Study receives $3-million grant from Brain Canada.
A study led by Vancouver Coastal Health Research Institute (VCHRI) researcher Dr. Brian Kwon is bringing together a team of world-class investigators from multiple disciplines to create a better understanding of spinal cord injury (SCI), potentially leading to advances in the treatment of paralysis.
“Right now, assessing the severity of spinal cord injury and prognosticating outcomes is done through functional testing, which can be very vague and does not offer precise measures for how to predict those outcomes,” says Dr. Kwon, an orthopaedic spine surgeon at Vancouver General Hospital and SCI researcher with ICORD (International Collaboration On Repair Discoveries).
Dr. Kwon’s three-year study, “Biomarkers for Crossing the Translational Divide in Acute Spinal Cord Injury” recently received $3-million in funding from Brain Canada as a Multi-Investigator Research Initiative (MIRI) grant. The study assembles expertise in proteomics, metabolomics, lipidomics, genomics, analytical chemistry, computer science, bioinformatics, biostatistics, and data management. The multi-disciplinary team includes individuals from the University of British Columbia, University of Victoria, University of Alberta, the PROOF Centre of Excellence, the Translational Genomics Research Institute and the Rick Hansen Institute, in addition to a team of spine surgeons across Canada.
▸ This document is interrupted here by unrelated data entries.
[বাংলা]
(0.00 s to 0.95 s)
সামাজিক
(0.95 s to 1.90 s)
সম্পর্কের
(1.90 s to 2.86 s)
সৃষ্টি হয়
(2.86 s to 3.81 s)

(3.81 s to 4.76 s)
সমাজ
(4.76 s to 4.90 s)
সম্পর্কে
“We have a great team of spine surgeon collaborators at centres across Canada who are collecting extremely valuable samples of spinal fluid and blood from patients who have had an acute SCI,” says Dr. Kwon.
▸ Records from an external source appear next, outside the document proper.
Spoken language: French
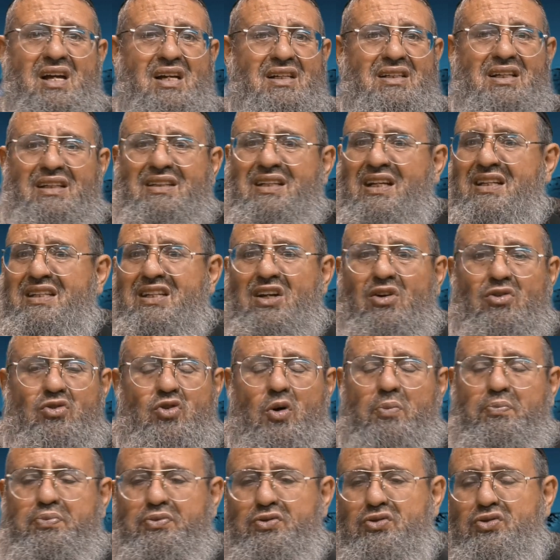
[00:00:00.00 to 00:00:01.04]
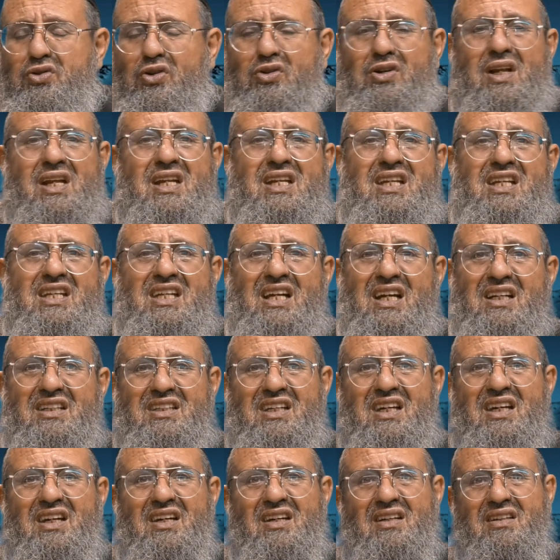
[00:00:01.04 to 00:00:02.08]
Cette année, encore plus dur que l'année
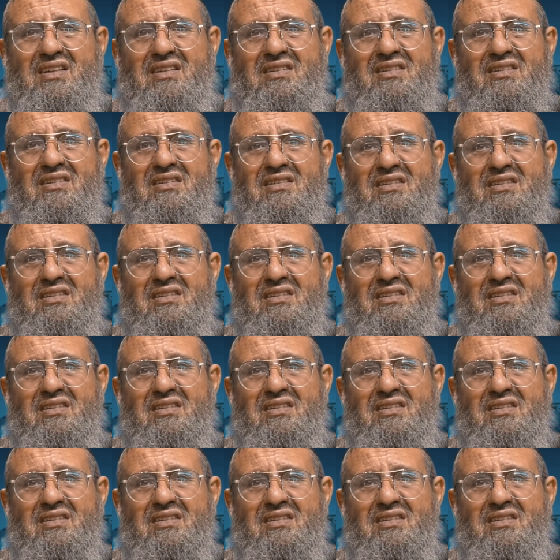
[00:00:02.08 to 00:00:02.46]
dernière.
“To get the most of these samples we will employ very complex analytical platforms, and having world-class expertise at all of those levels is key. Nobody else in the world has this collection of human samples, so we want top-level people doing the analysis.”
The study’s objectives are threefold: first, to expand currently limited knowledge of what is actually happening biologically in the spinal cords of human SCI patients; second, to establish biomarkers that identify severity of injury to the spinal cord; and third, to create biomarker linkages with an intermediary model where novel therapies can be developed for eventual human clinical trials.
“Investigating what is really going on in the human spinal cord after injury, establishing biomarkers of injury, and developing a useful intermediary model would advance our field’s efforts to more effectively develop and validate novel therapies for SCI, ” explains Dr. Kwon. “We’re trying to establish the pipeline to help facilitate the evolution of treatments from bench to bedside.”